Saved entries:
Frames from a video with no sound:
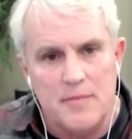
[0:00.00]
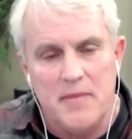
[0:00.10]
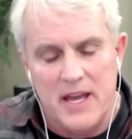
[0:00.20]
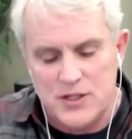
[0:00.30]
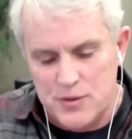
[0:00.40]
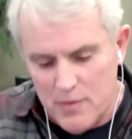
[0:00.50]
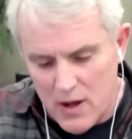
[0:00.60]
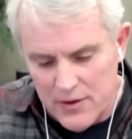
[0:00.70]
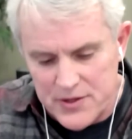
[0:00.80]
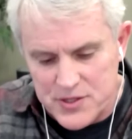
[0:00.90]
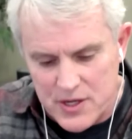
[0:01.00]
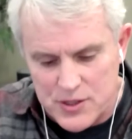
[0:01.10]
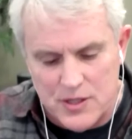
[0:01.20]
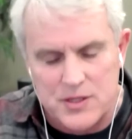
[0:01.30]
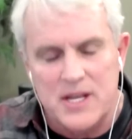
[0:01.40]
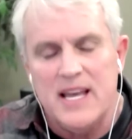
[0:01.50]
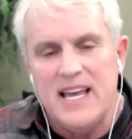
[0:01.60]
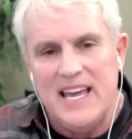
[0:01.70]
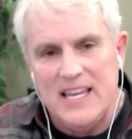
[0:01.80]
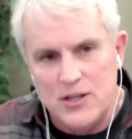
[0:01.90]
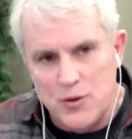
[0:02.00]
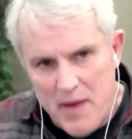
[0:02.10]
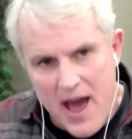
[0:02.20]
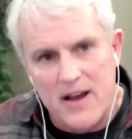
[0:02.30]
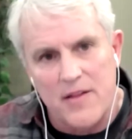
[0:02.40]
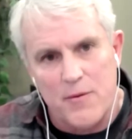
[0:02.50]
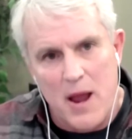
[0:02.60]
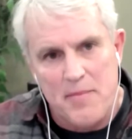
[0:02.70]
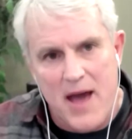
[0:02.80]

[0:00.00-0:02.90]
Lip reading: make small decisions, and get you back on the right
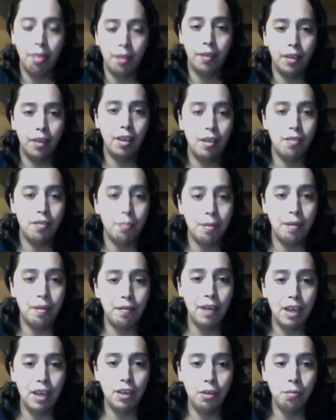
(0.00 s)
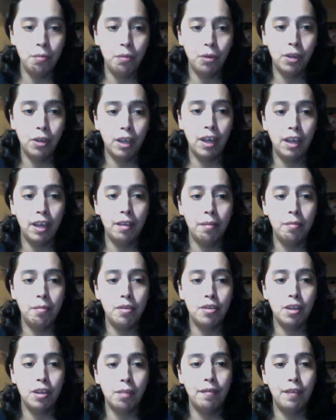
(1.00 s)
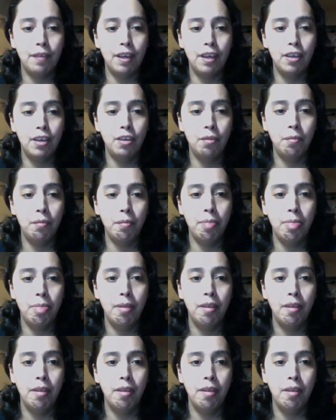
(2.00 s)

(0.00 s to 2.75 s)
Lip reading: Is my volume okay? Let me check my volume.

---

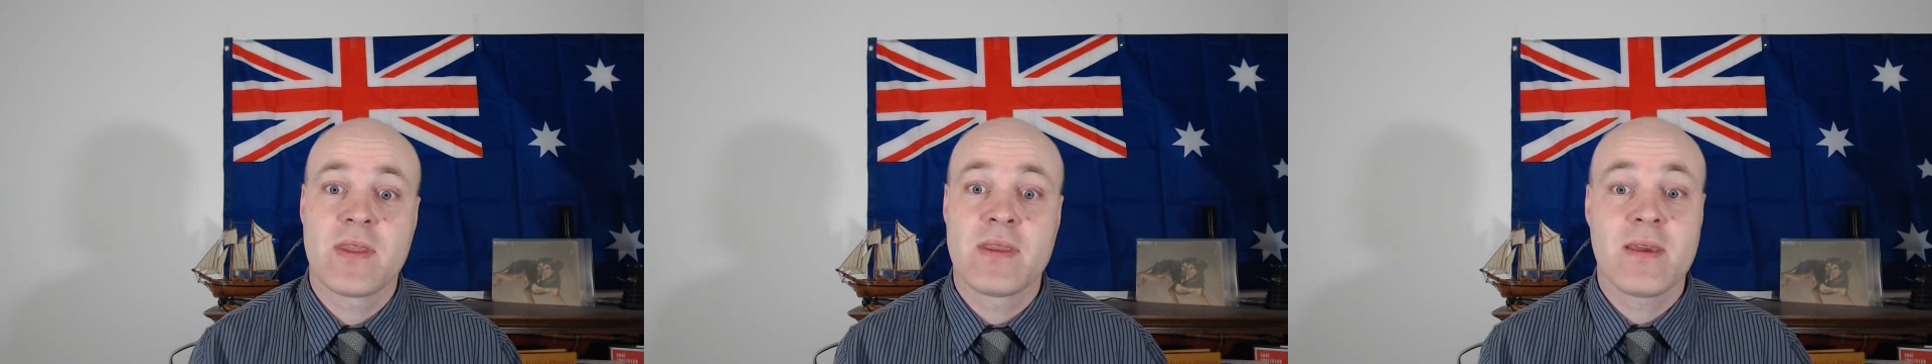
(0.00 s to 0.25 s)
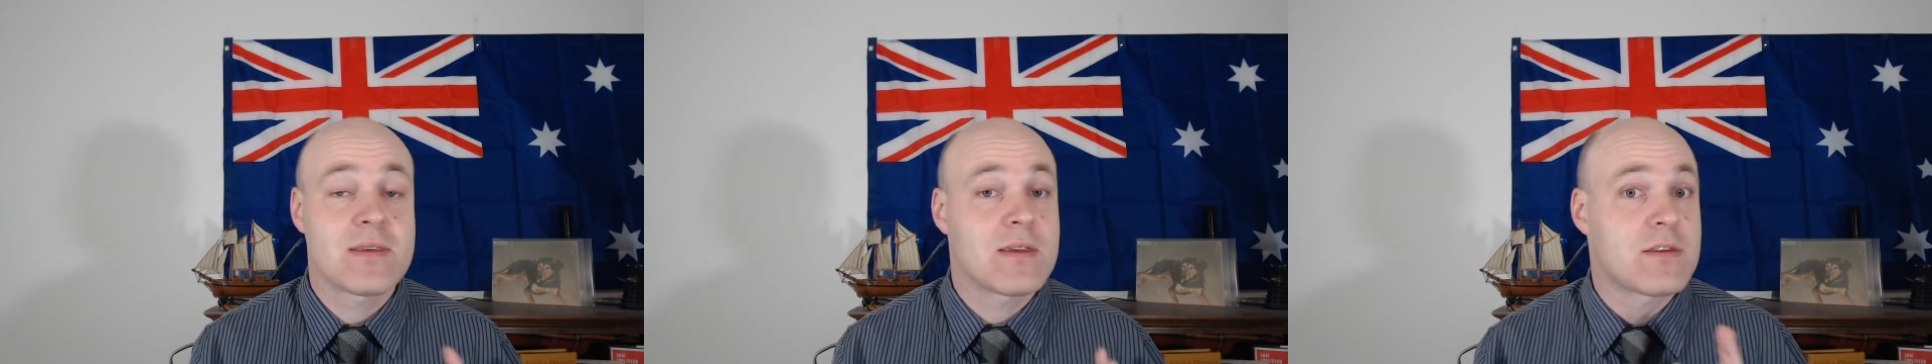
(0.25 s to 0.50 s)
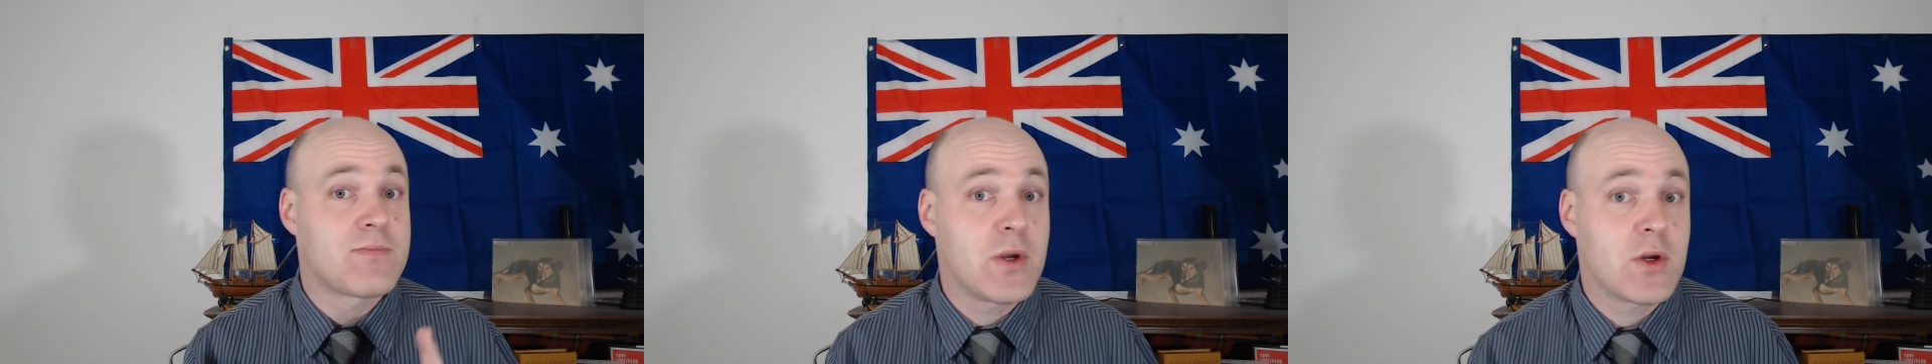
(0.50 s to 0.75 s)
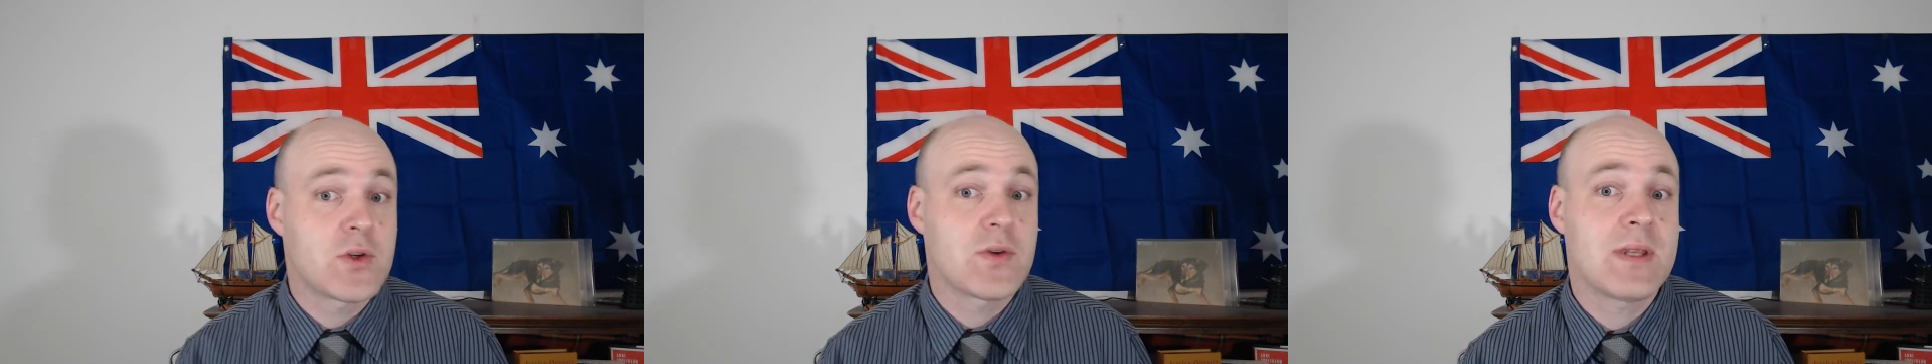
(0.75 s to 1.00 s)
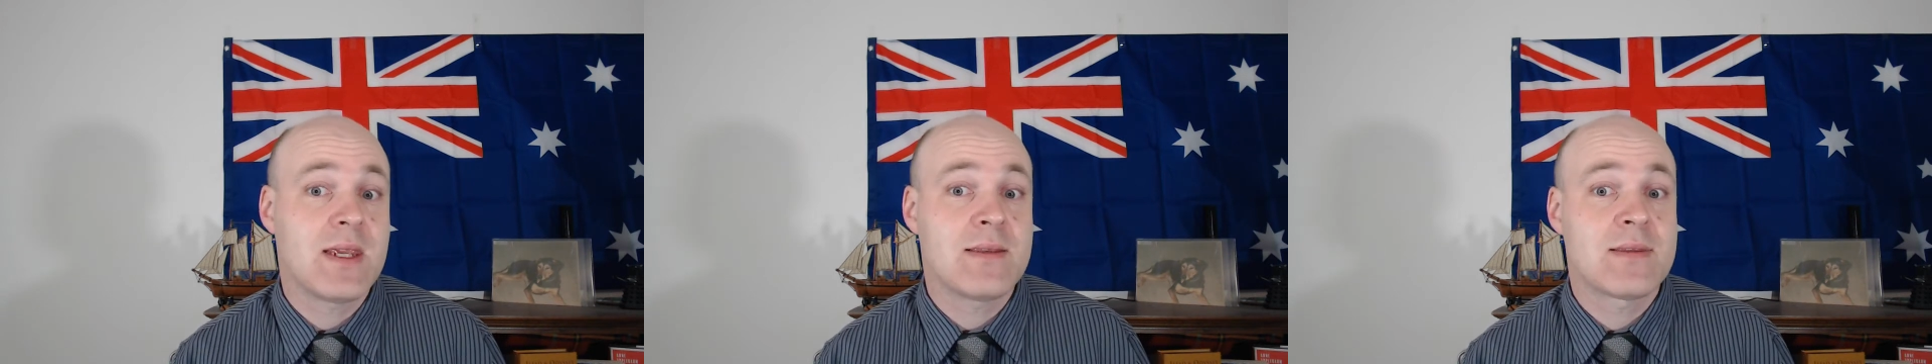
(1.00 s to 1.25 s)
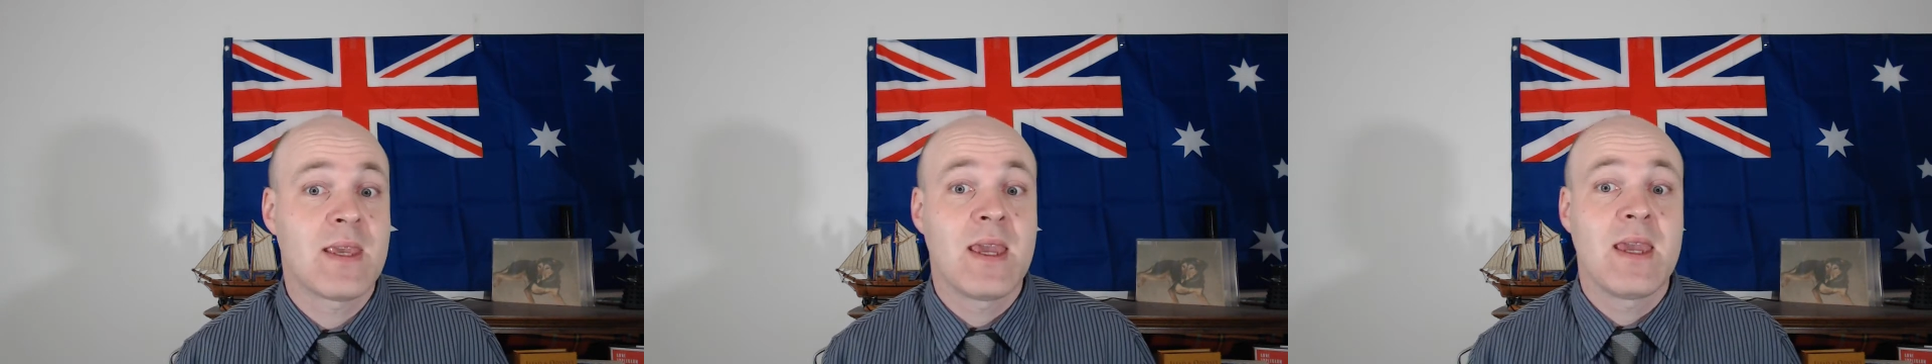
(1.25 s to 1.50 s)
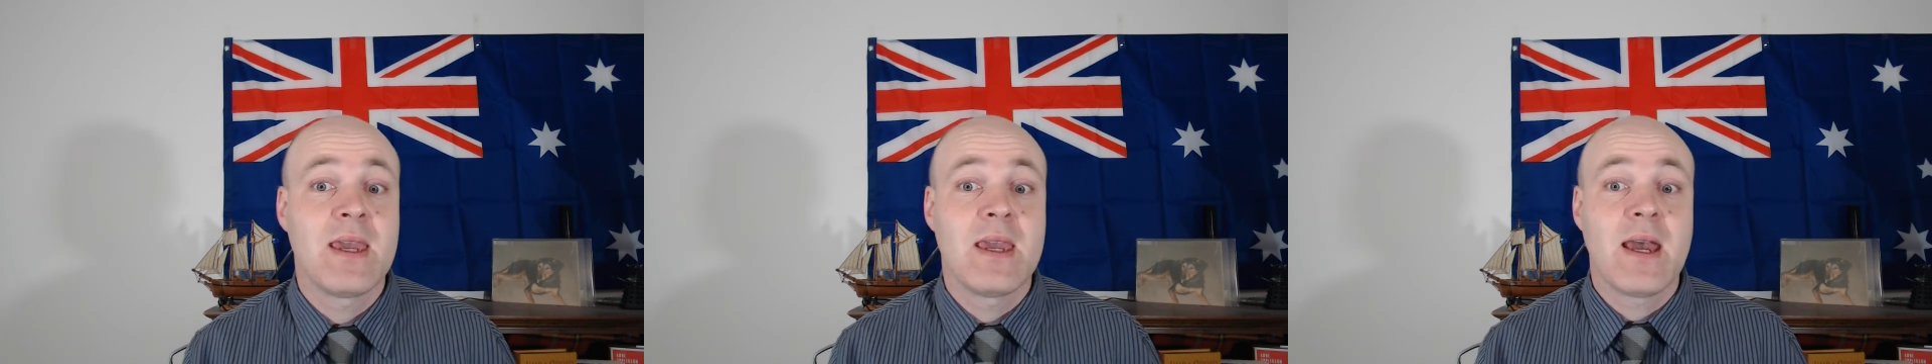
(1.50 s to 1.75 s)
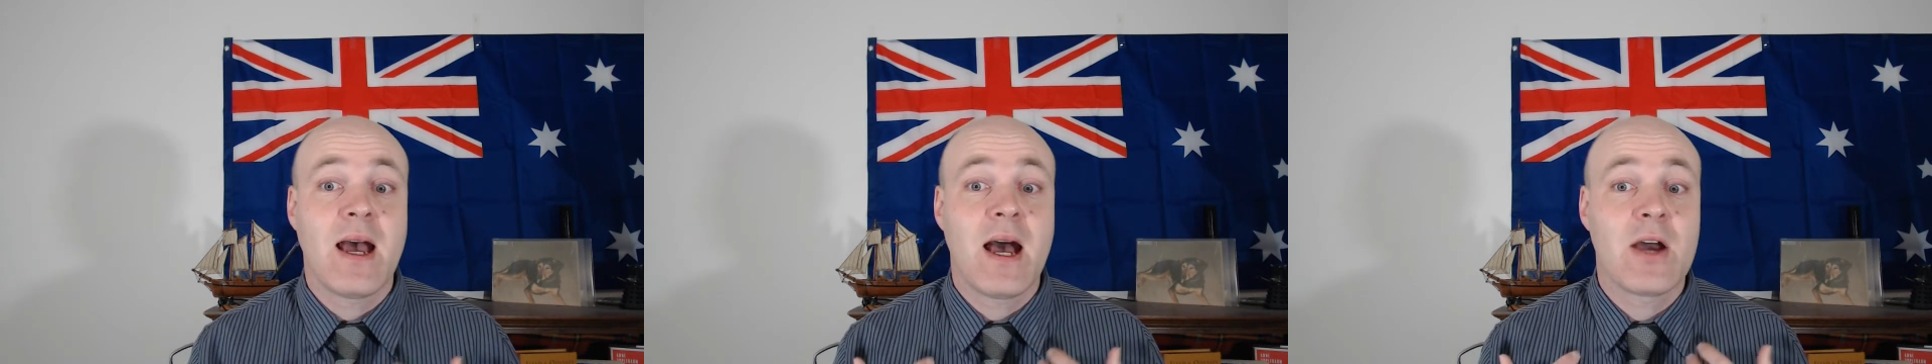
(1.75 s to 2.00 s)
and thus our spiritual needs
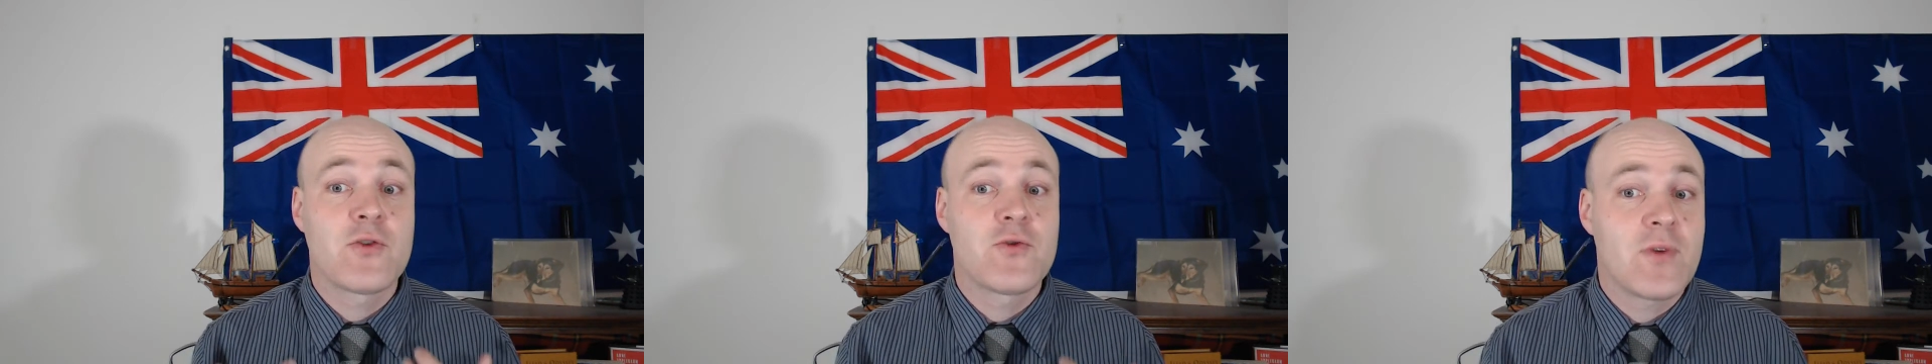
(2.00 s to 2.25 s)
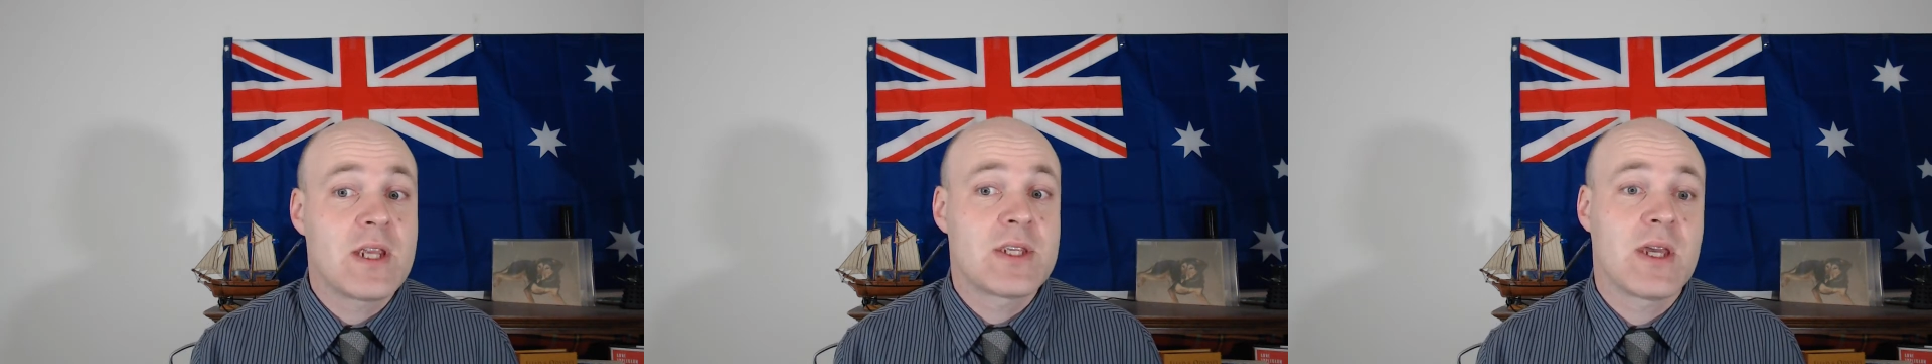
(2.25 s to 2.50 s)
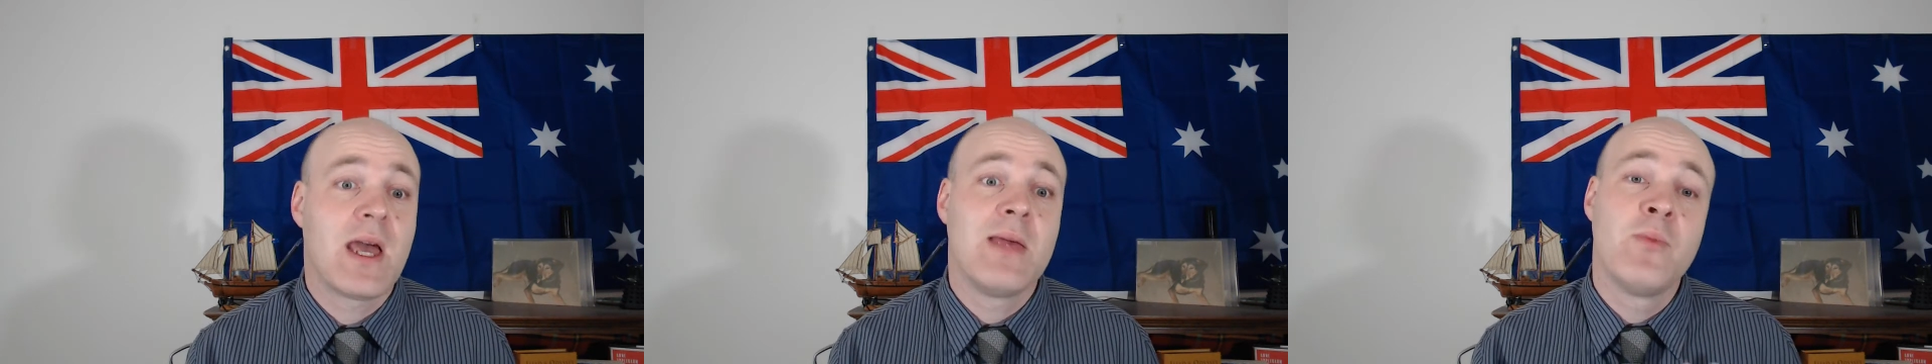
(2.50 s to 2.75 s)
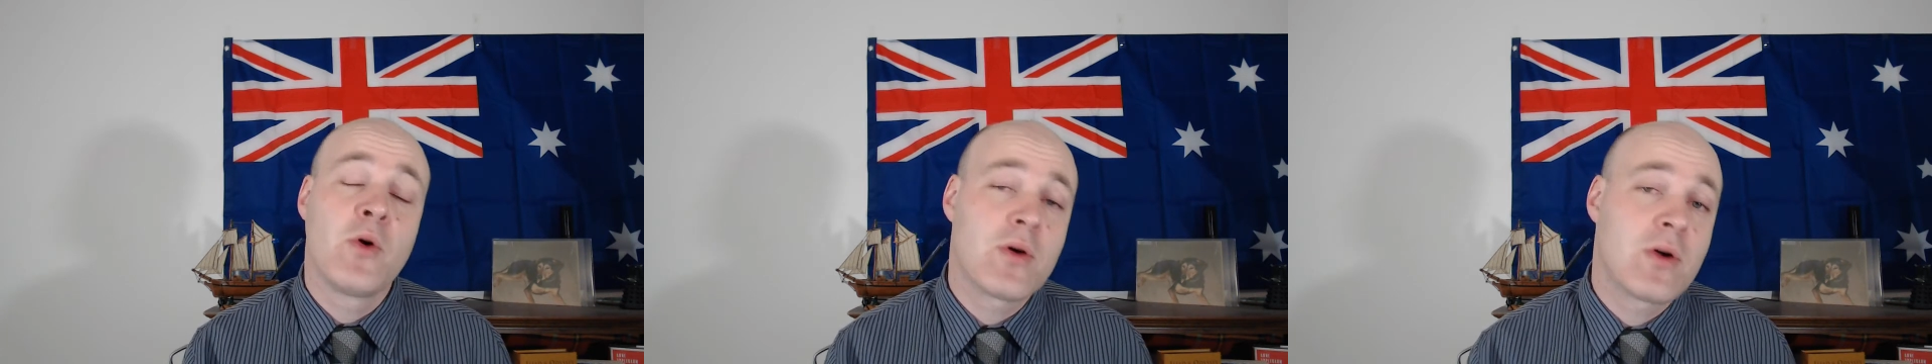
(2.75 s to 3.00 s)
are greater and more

**To do**:
What do the entries above read from the line containing "Frames from a" through the line containing "Lip reading: Is"? Output those lines exactly, both ends included, with the pictures left out.

**Your solution**:
Frames from a video with no sound:
[0:00.00]
[0:00.10]
[0:00.20]
[0:00.30]
[0:00.40]
[0:00.50]
[0:00.60]
[0:00.70]
[0:00.80]
[0:00.90]
[0:01.00]
[0:01.10]
[0:01.20]
[0:01.30]
[0:01.40]
[0:01.50]
[0:01.60]
[0:01.70]
[0:01.80]
[0:01.90]
[0:02.00]
[0:02.10]
[0:02.20]
[0:02.30]
[0:02.40]
[0:02.50]
[0:02.60]
[0:02.70]
[0:02.80]

[0:00.00-0:02.90]
Lip reading: make small decisions, and get you back on the right
(0.00 s)
(1.00 s)
(2.00 s)

(0.00 s to 2.75 s)
Lip reading: Is my volume okay? Let me check my volume.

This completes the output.